When President Trump answered the press plainly about the seizure of a Venezuelan oil tanker — saying, without hedging, “I assume we’re going to keep the oil” — the media lost its collective mind. Reporters who spend their days lecturing Americans on propriety were suddenly shocked by a leader willing to call enforcement what it is: enforcement.
The operation itself was no stunt. U.S. forces boarded a very large tanker off Venezuela’s coast — identified by officials as the Skipper, previously sailing under the name Adisa — which was carrying roughly two million barrels and had ties to shadow networks moving sanctioned crude for Iran. This was not accidental; it was a targeted strike against a vessel repeatedly used to flout sanctions and undercut lawful pressure on rogue regimes.
Attorney General Pam Bondi released footage showing Coast Guard teams and other federal agents fast-roping onto the deck, executing a warrant tied to long-standing sanctions violations. The visuals were textbook law-enforcement action, not theater, and they show what happens when an administration is serious about following the law and defending national security.
Of course Caracas howled about “piracy” and the usual international chorus rushed to moralize while ignoring the years of illicit shipping, deceptive tracking, and Iran-linked transfers that made this seizure necessary. Predictably, the Democratic establishment and parts of the legacy press rushed to conflate borderless enforcement with warmongering, even as they offered no coherent plan for stopping the narco- and terror-linked oil trade.

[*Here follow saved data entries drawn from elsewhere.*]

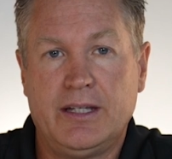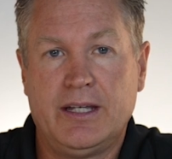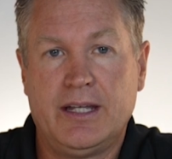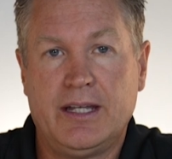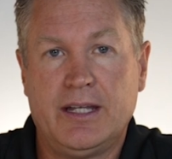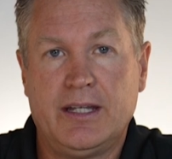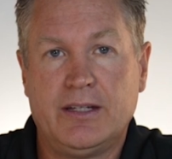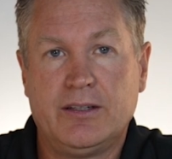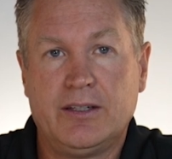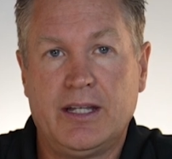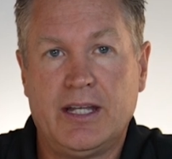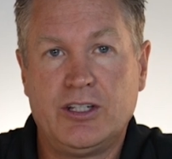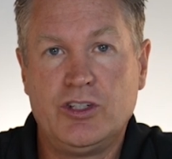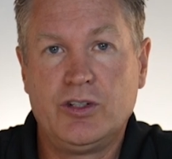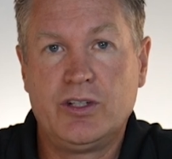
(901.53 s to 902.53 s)

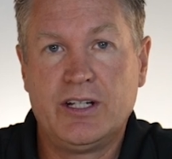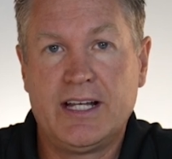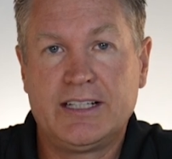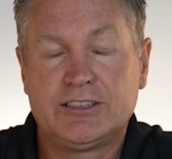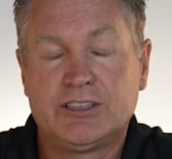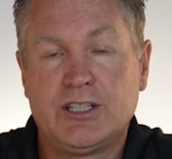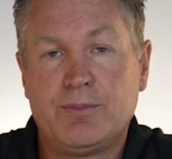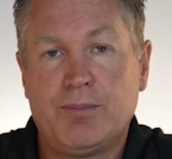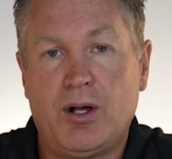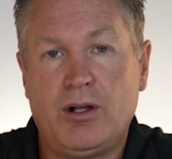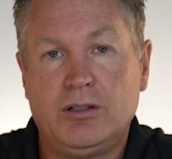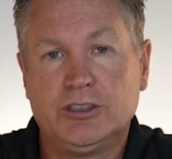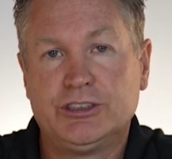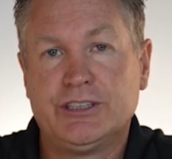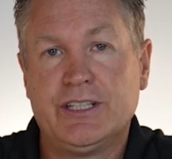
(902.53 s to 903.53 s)
And you can actually
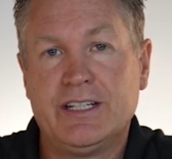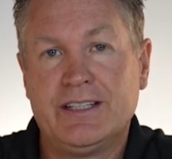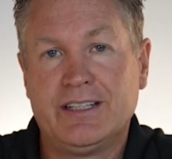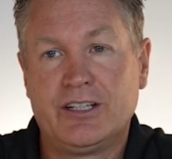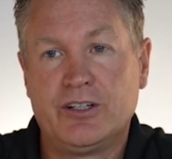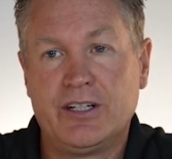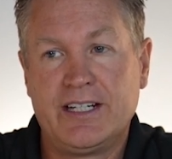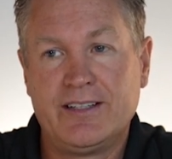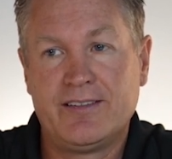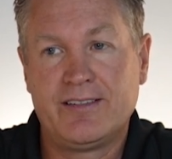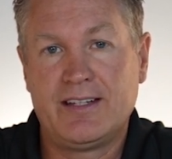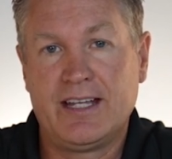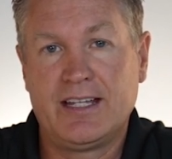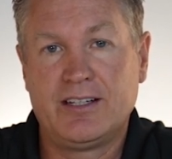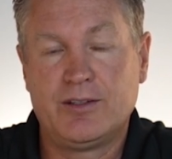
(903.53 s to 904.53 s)
polish it in the green
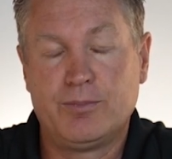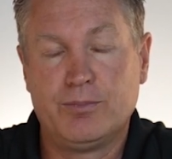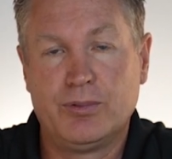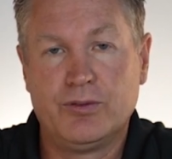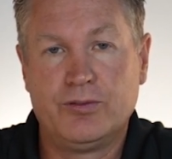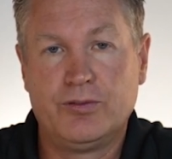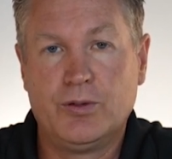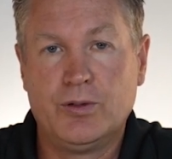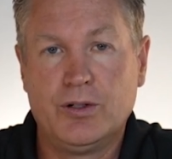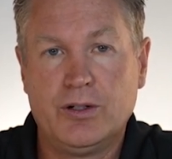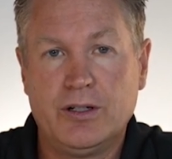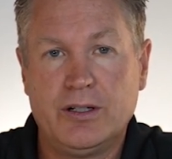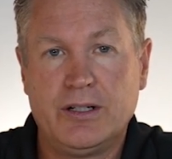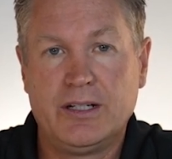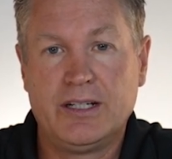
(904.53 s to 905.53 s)
state
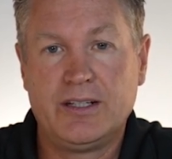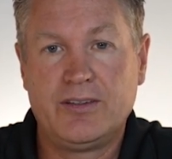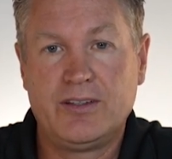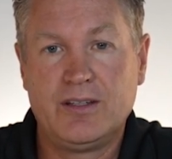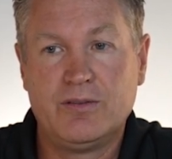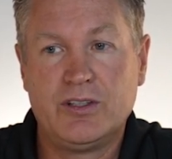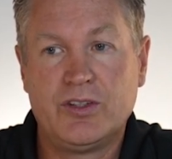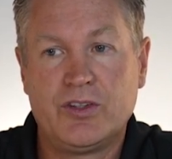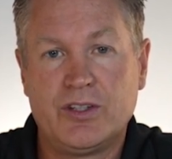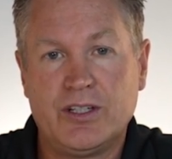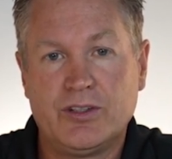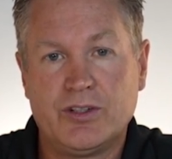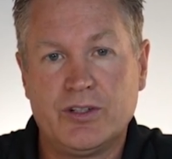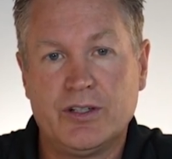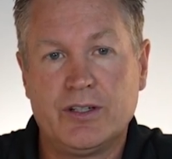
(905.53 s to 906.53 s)
before it's even
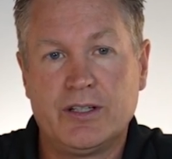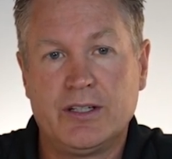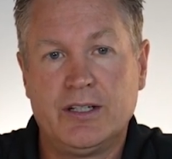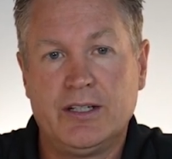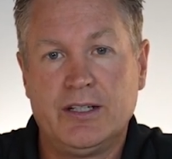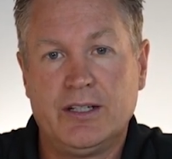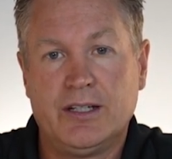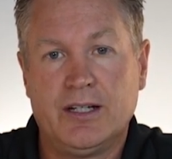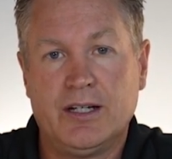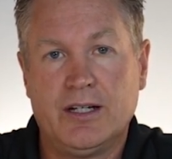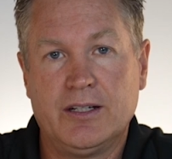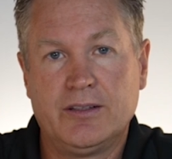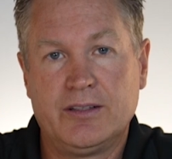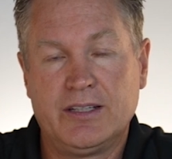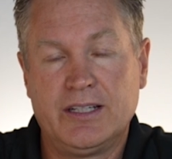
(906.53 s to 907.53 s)
sintered
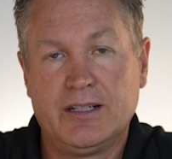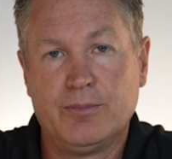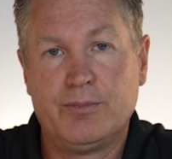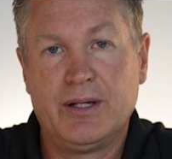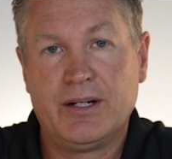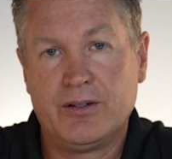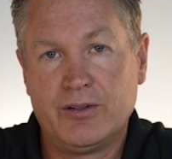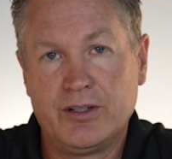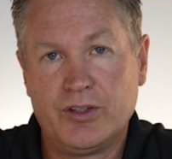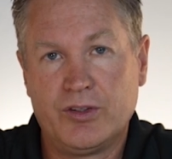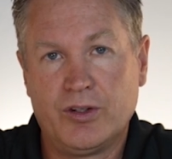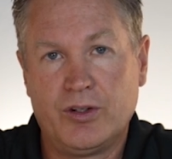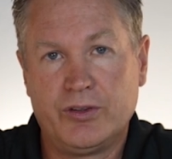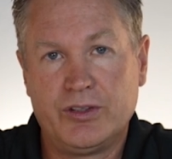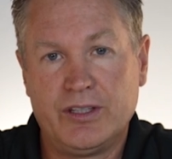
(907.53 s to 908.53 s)
to get a better
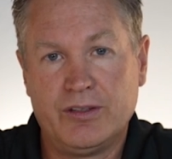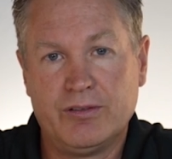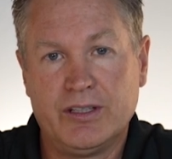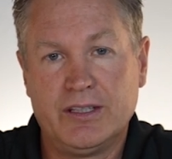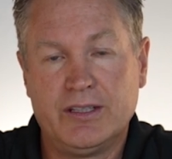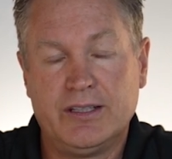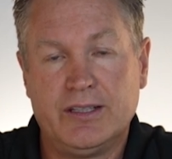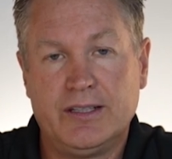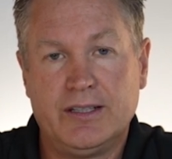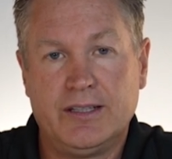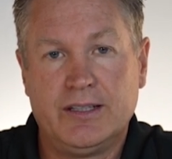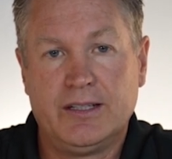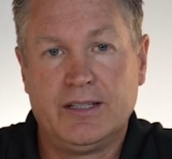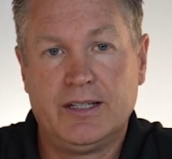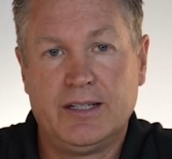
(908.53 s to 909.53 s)
result even.
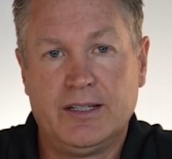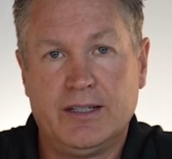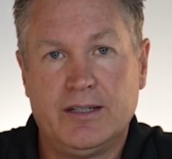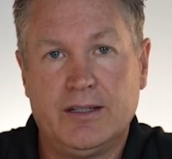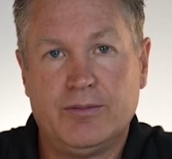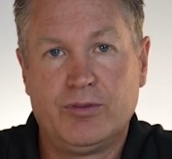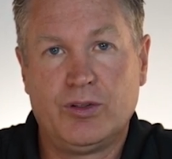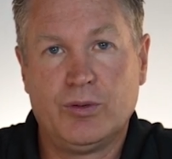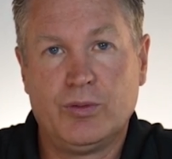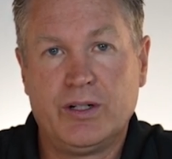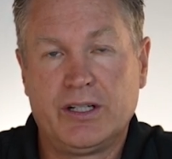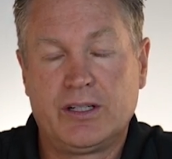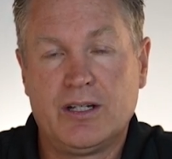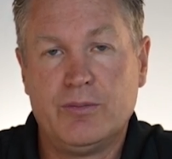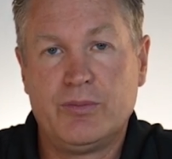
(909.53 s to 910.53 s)
So when
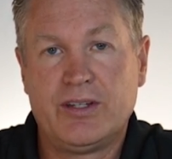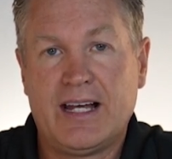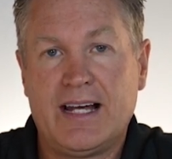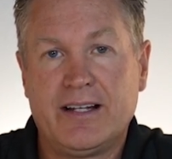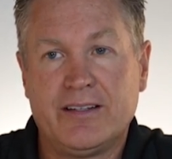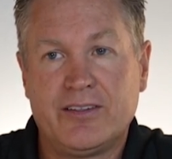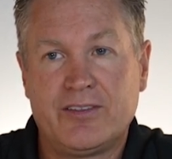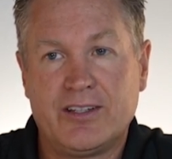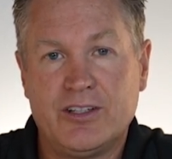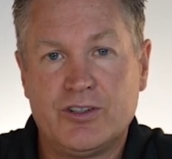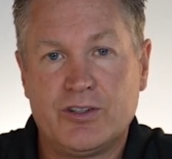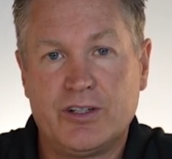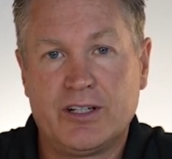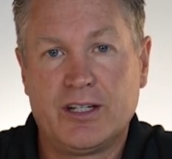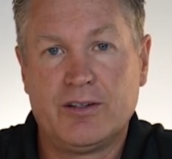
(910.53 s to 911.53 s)
it comes out of the
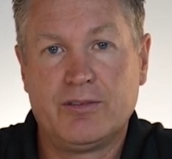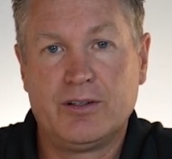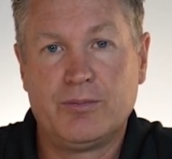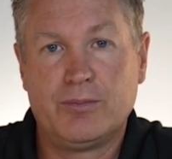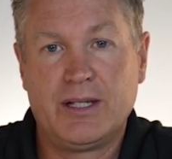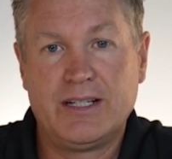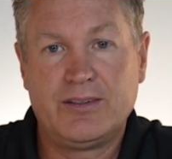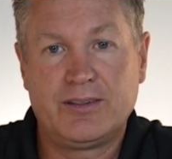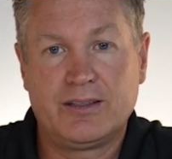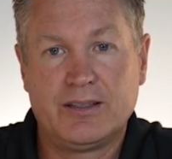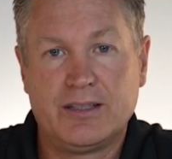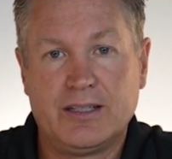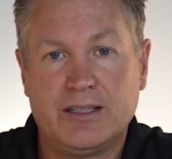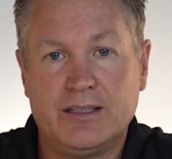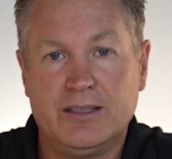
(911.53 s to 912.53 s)
sintering oven,
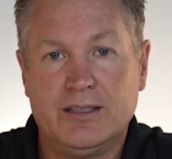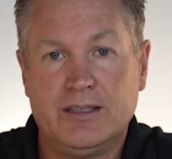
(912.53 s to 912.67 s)
basically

Conservatives and common-sense Americans should welcome this kind of clarity and action. Enforcing sanctions against Maduro’s kleptocrats and Iran’s proxies protects American workers, cuts off terrorist funding, and sends a message that the United States will not tolerate lawlessness on the high seas. The press can be stunned all it wants; leadership sometimes looks blunt because it has to be effective.
Now Congress and the American people need to demand transparency and results: ensure proceeds from seized assets are used to hold bad actors accountable and to help American families and veterans, not to feed swampy bureaucracies. If Washington is finally going to defend our interests and our hemisphere, conservatives should push for decisive follow-through rather than bowing to performative outrage from the left.